- **The problem**: When copying the entries below, leave out every picture and keep the rest exact.

☆ ☆ ☆ ☆ ☆

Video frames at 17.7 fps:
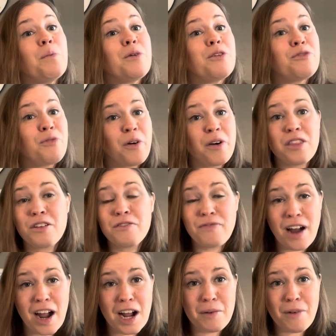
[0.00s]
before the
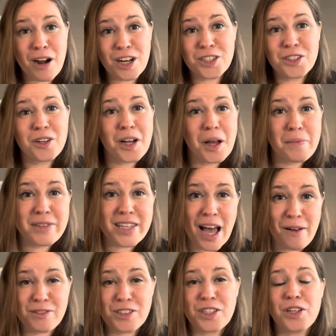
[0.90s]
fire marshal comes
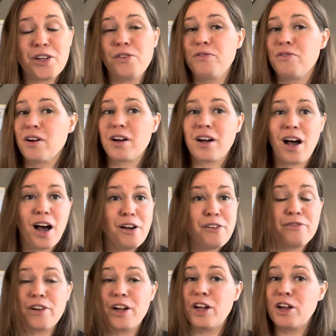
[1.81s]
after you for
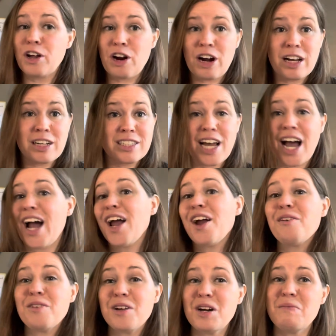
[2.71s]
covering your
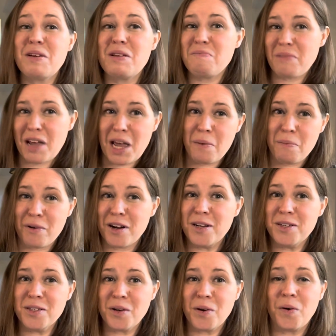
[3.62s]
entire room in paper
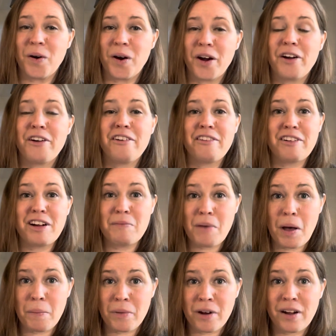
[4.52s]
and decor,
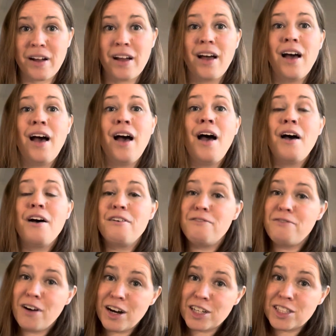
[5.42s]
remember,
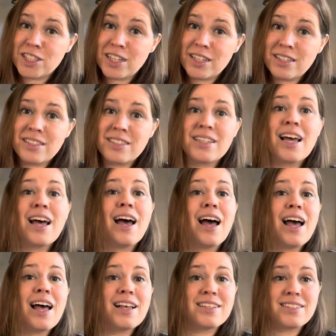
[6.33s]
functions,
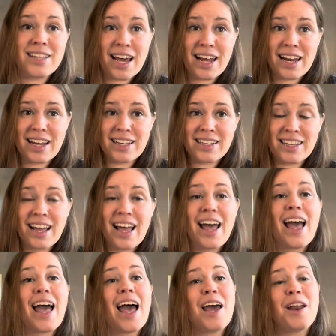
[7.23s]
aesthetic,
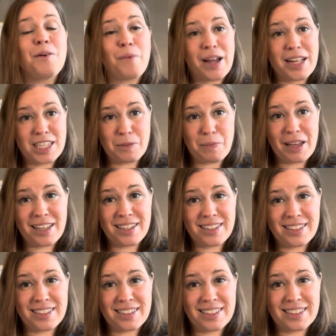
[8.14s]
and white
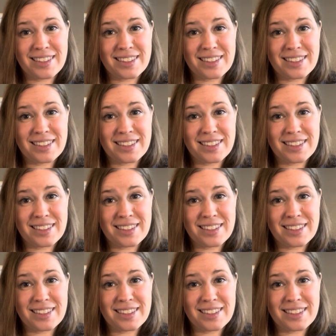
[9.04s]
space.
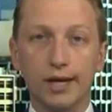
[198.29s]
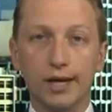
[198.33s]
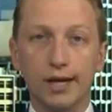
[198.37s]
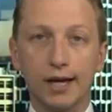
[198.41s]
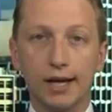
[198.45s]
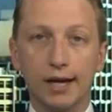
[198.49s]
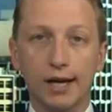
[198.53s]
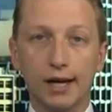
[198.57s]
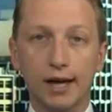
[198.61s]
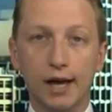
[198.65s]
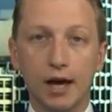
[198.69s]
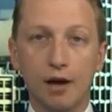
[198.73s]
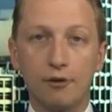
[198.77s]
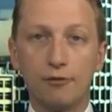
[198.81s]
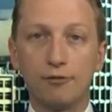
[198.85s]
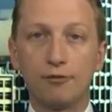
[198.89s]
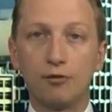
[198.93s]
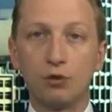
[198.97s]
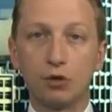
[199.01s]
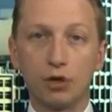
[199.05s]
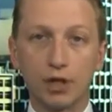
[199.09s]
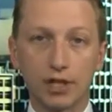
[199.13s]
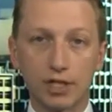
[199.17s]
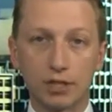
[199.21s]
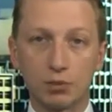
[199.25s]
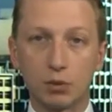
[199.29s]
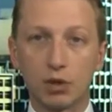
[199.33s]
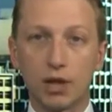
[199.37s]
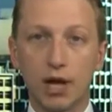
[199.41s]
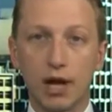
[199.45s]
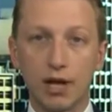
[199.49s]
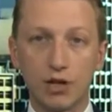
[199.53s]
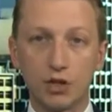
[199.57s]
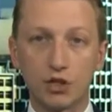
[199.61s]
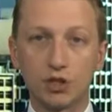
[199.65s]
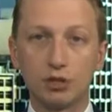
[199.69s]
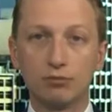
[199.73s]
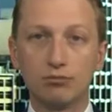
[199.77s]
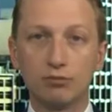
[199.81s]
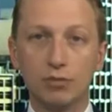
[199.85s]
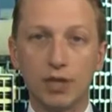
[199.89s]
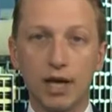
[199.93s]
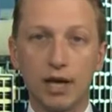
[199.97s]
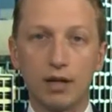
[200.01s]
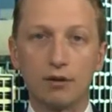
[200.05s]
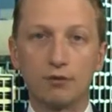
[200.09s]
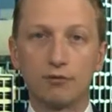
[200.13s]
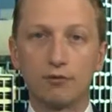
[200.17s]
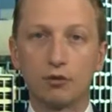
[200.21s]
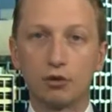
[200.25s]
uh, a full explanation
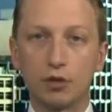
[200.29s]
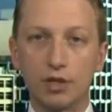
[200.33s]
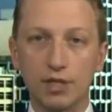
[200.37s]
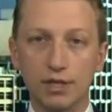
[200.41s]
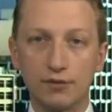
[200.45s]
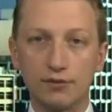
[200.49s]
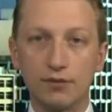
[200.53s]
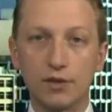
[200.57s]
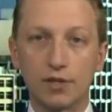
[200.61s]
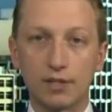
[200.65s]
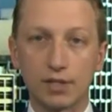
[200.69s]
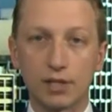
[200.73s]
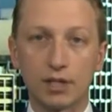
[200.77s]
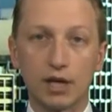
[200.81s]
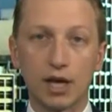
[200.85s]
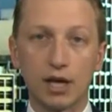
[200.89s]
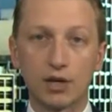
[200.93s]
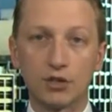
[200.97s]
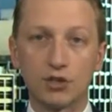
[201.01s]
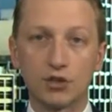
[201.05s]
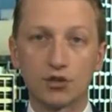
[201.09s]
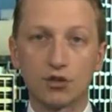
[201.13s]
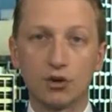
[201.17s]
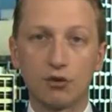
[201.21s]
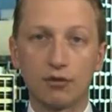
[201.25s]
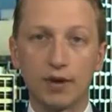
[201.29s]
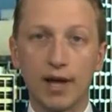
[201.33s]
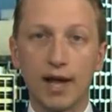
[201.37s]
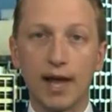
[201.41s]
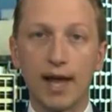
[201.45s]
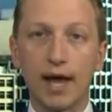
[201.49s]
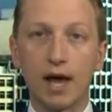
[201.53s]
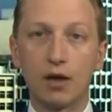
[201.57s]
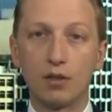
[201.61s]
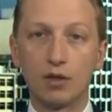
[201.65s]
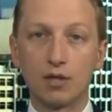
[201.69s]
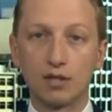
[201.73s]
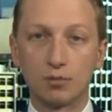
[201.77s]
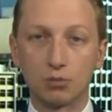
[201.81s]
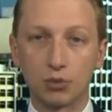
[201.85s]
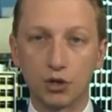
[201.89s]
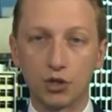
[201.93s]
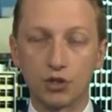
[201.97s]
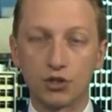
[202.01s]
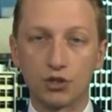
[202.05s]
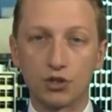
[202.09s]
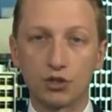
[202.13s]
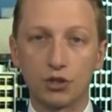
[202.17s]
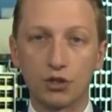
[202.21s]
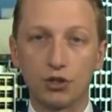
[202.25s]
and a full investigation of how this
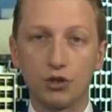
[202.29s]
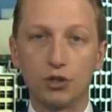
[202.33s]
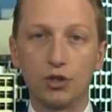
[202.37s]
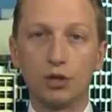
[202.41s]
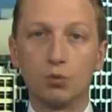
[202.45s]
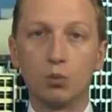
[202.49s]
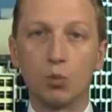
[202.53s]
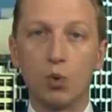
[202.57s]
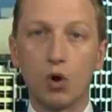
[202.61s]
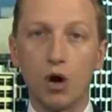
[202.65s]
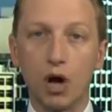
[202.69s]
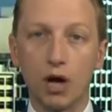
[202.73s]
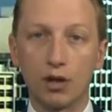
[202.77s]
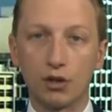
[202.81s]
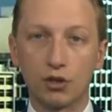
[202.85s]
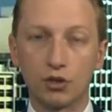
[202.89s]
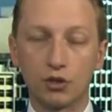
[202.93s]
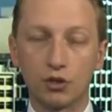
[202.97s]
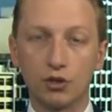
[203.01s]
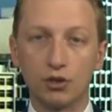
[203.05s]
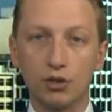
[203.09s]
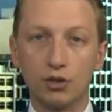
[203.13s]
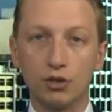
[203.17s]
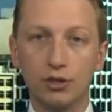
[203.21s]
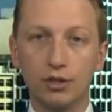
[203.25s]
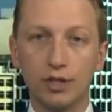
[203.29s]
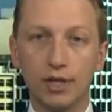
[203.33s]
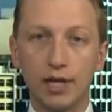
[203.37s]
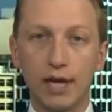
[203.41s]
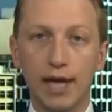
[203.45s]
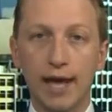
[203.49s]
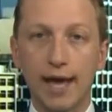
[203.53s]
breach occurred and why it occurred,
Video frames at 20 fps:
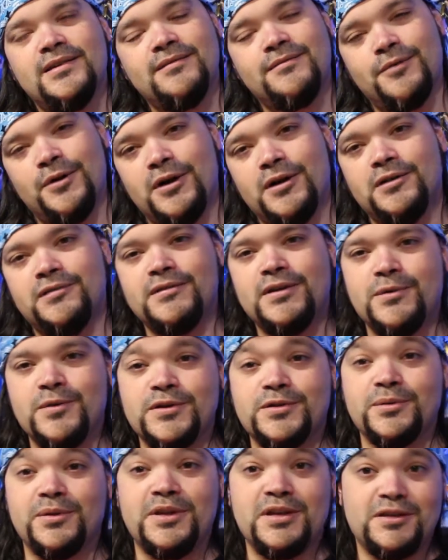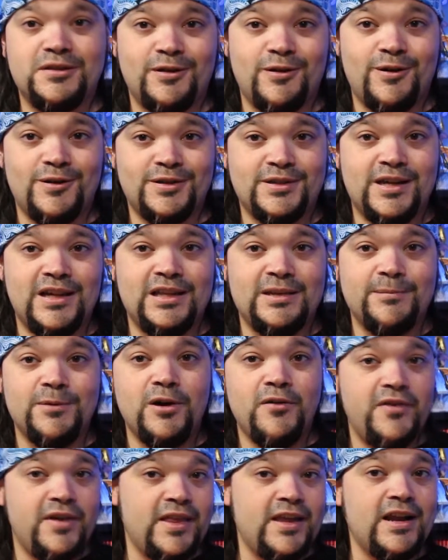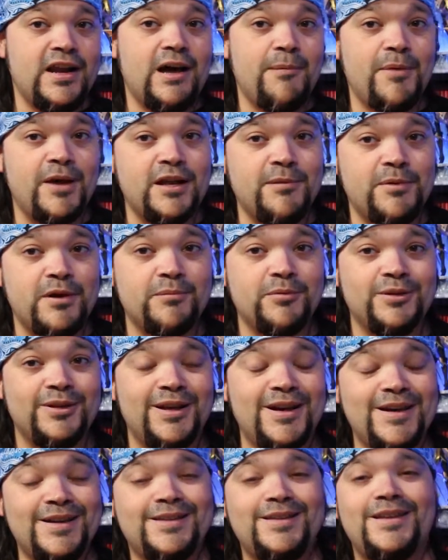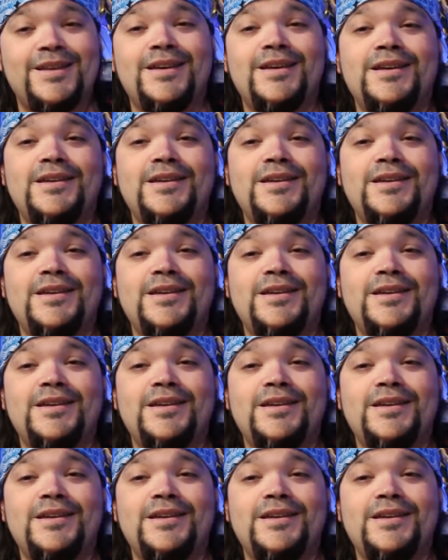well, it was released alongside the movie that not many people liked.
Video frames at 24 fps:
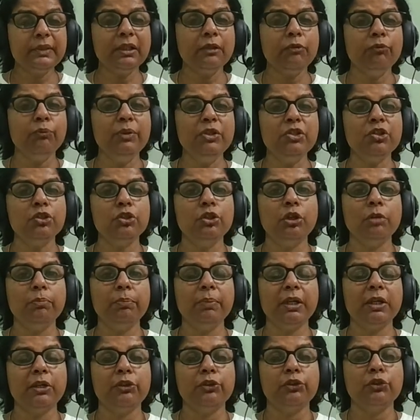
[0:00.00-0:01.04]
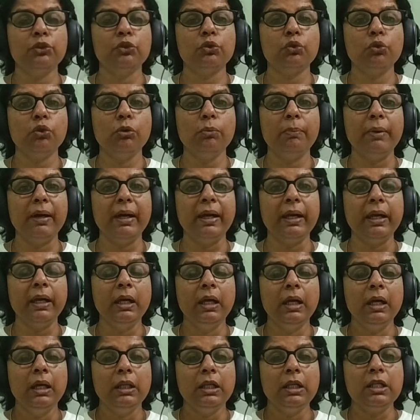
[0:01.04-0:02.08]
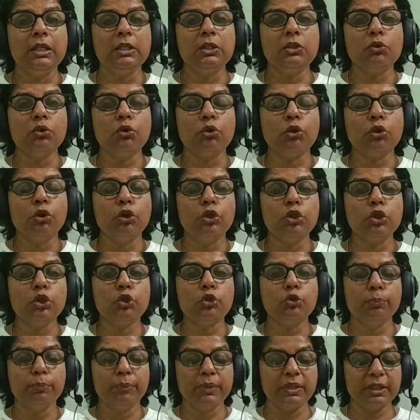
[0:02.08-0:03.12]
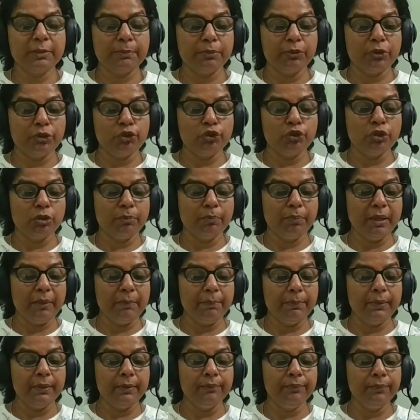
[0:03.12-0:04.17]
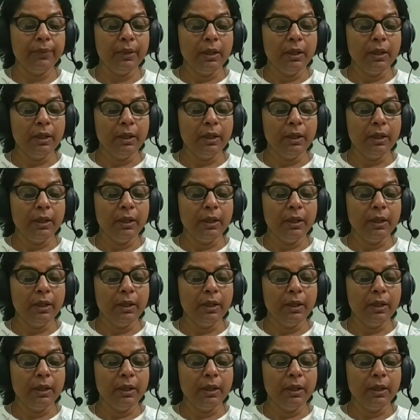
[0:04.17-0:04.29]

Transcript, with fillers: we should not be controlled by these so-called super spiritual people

☆ ☆ ☆ ☆ ☆

- **Result**:
Video frames at 17.7 fps:
[0.00s]
before the
[0.90s]
fire marshal comes
[1.81s]
after you for
[2.71s]
covering your
[3.62s]
entire room in paper
[4.52s]
and decor,
[5.42s]
remember,
[6.33s]
functions,
[7.23s]
aesthetic,
[8.14s]
and white
[9.04s]
space.
[198.29s]
[198.33s]
[198.37s]
[198.41s]
[198.45s]
[198.49s]
[198.53s]
[198.57s]
[198.61s]
[198.65s]
[198.69s]
[198.73s]
[198.77s]
[198.81s]
[198.85s]
[198.89s]
[198.93s]
[198.97s]
[199.01s]
[199.05s]
[199.09s]
[199.13s]
[199.17s]
[199.21s]
[199.25s]
[199.29s]
[199.33s]
[199.37s]
[199.41s]
[199.45s]
[199.49s]
[199.53s]
[199.57s]
[199.61s]
[199.65s]
[199.69s]
[199.73s]
[199.77s]
[199.81s]
[199.85s]
[199.89s]
[199.93s]
[199.97s]
[200.01s]
[200.05s]
[200.09s]
[200.13s]
[200.17s]
[200.21s]
[200.25s]
uh, a full explanation
[200.29s]
[200.33s]
[200.37s]
[200.41s]
[200.45s]
[200.49s]
[200.53s]
[200.57s]
[200.61s]
[200.65s]
[200.69s]
[200.73s]
[200.77s]
[200.81s]
[200.85s]
[200.89s]
[200.93s]
[200.97s]
[201.01s]
[201.05s]
[201.09s]
[201.13s]
[201.17s]
[201.21s]
[201.25s]
[201.29s]
[201.33s]
[201.37s]
[201.41s]
[201.45s]
[201.49s]
[201.53s]
[201.57s]
[201.61s]
[201.65s]
[201.69s]
[201.73s]
[201.77s]
[201.81s]
[201.85s]
[201.89s]
[201.93s]
[201.97s]
[202.01s]
[202.05s]
[202.09s]
[202.13s]
[202.17s]
[202.21s]
[202.25s]
and a full investigation of how this
[202.29s]
[202.33s]
[202.37s]
[202.41s]
[202.45s]
[202.49s]
[202.53s]
[202.57s]
[202.61s]
[202.65s]
[202.69s]
[202.73s]
[202.77s]
[202.81s]
[202.85s]
[202.89s]
[202.93s]
[202.97s]
[203.01s]
[203.05s]
[203.09s]
[203.13s]
[203.17s]
[203.21s]
[203.25s]
[203.29s]
[203.33s]
[203.37s]
[203.41s]
[203.45s]
[203.49s]
[203.53s]
breach occurred and why it occurred,
Video frames at 20 fps:
well, it was released alongside the movie that not many people liked.
Video frames at 24 fps:
[0:00.00-0:01.04]
[0:01.04-0:02.08]
[0:02.08-0:03.12]
[0:03.12-0:04.17]
[0:04.17-0:04.29]

Transcript, with fillers: we should not be controlled by these so-called super spiritual people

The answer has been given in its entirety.